Graphics move the marketing engine.  They are usually the first thing people wonder about when a new game is announced.  They are also the area that is easiest to improve from one generation of games to the next by default.  Since the norm of gaming hardware goes up each given year.  Along with the improvements in graphic creation tools.  Making it even easier for a small Independent Studio to produce better graphics than they could 5 years ago.  The same improvements are not as easily gained for other gaming elements like the Music, Story or Gameplay.  Chances are if a game doesn’t have some shiny graphics, you might not feel it is a project that has been properly invested in.

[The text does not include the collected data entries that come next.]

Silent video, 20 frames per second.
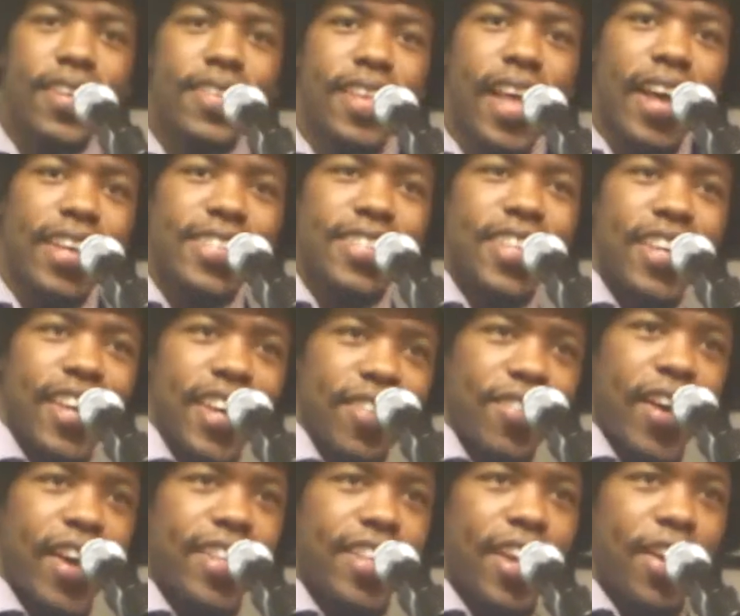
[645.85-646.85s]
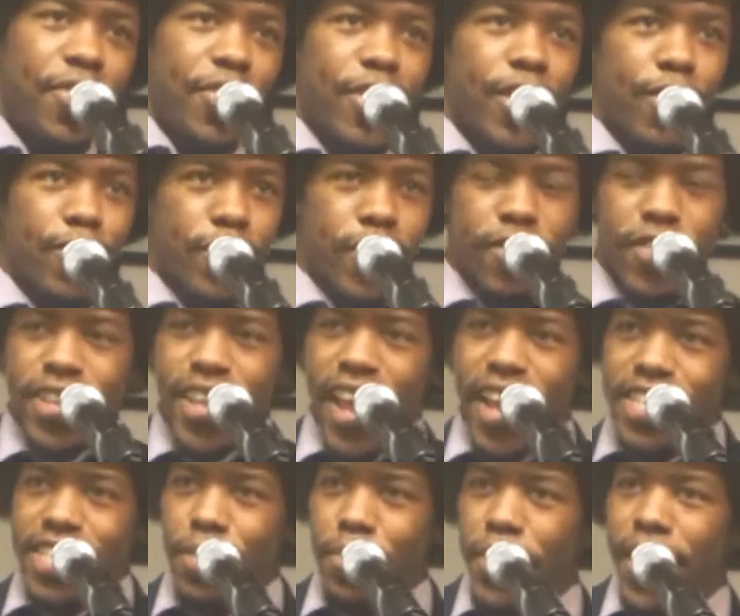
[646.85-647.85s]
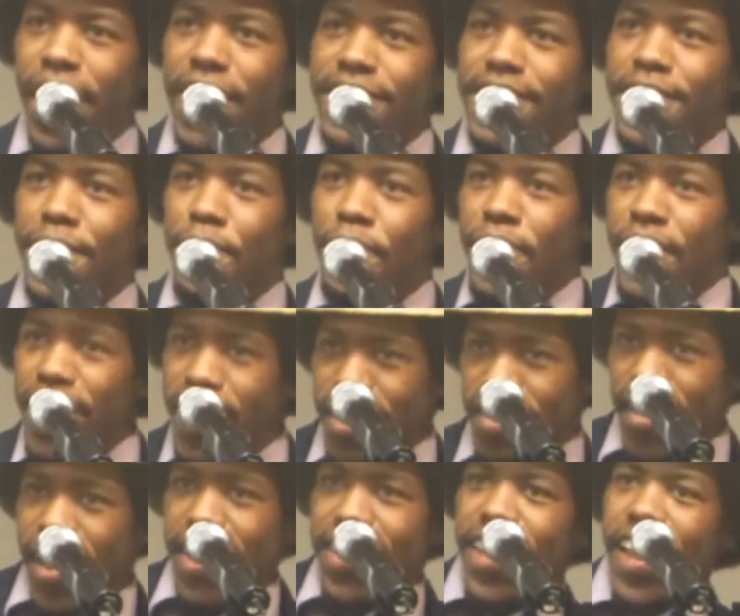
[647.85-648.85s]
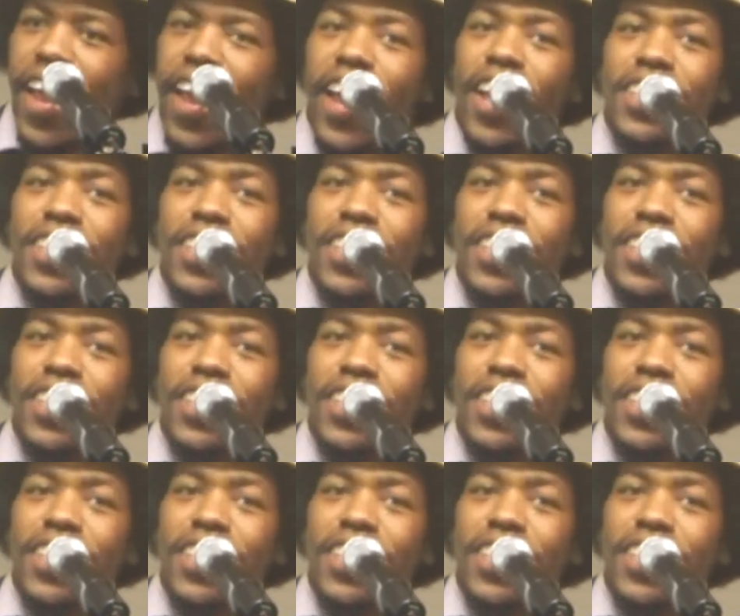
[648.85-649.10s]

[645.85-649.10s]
That's it, right there for your river dance and pleasure right there.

Graphics can help your enjoyment of the game by just having more eye candy and WOW moments.  As well it can help you feel more immersed in a game.  Presenting the illusion that the environment is more realistic.  Practically spoon feeding the images into your head, leaving little need for the imagination to provide input.

More experienced gamers know that graphics aren’t everything.  Eventually that gold no longer holds the same glitter.  What was once considered pretty gets overshadowed by something else that is shiny and new.  If the major selling point of a game was its graphics alone, it may not stand the test of time. 3D Games can particularly be more susceptible to this extinction trend.  Since 3D Games often don’t age very well as they have the goal of striving for realism.  As years pass they seem they end up looking like laughable imitations of reality.  Whereas 2D Games don’t even try to be realistic and are usually Cartoonish in nature.  Yet Cartoons in general haven’t really changed much over the years.  Aside from some resolution differences, a Mobile 2D Game doesn’t look all that different from a SNES game.

End of the day a game is meant to be fun.  Sure graphics will help get people interested, but if the game concept isn’t fun then you won’t stick with it.  Look at a game like Super Mario 3.  For its time it had amazing graphics for the 8 bit NES system.  Today those graphics are still good enough to be appealing to the eye.  However the refinement in Gameplay is where it excels.  If you miss that jump by a few millimeters you might just not see that hidden pathway.  The developers didn’t have much to work with, but what they had, they sure made the best of it and trimmed the excess fat in the Gameplay.

As another example consider a game like Ultima 6.  It maybe a top down RPG with only 256 colors  Yet the artwork style is still colorful and bright and gets its point across.  Yet the game is still more open world than some RPG games today like Oblivion and Skyrim.  This is demonstrated by having EVERY object in the game world potentially manipulated and interacted with.  Such as letting you utilize different music instruments in the game and playing the scales.

Eventually comes a point where games start to lose their effect on you when you are no longer infatuated by the initial graphics.  Where a certain emptiness and hollowness creeps in when playing the game.  So enjoying games for the eye candy should be handled like other areas of life.  You certainly can’t help but appreciate the surface level, bit digging a little deeper provides long lasting value.  Because usually 10 years from now, people don’t really remember a game for its graphics.  As it almost always looks dated as time passes.  Yet elements like Gameplay, Story and Music can truly stand the test of time.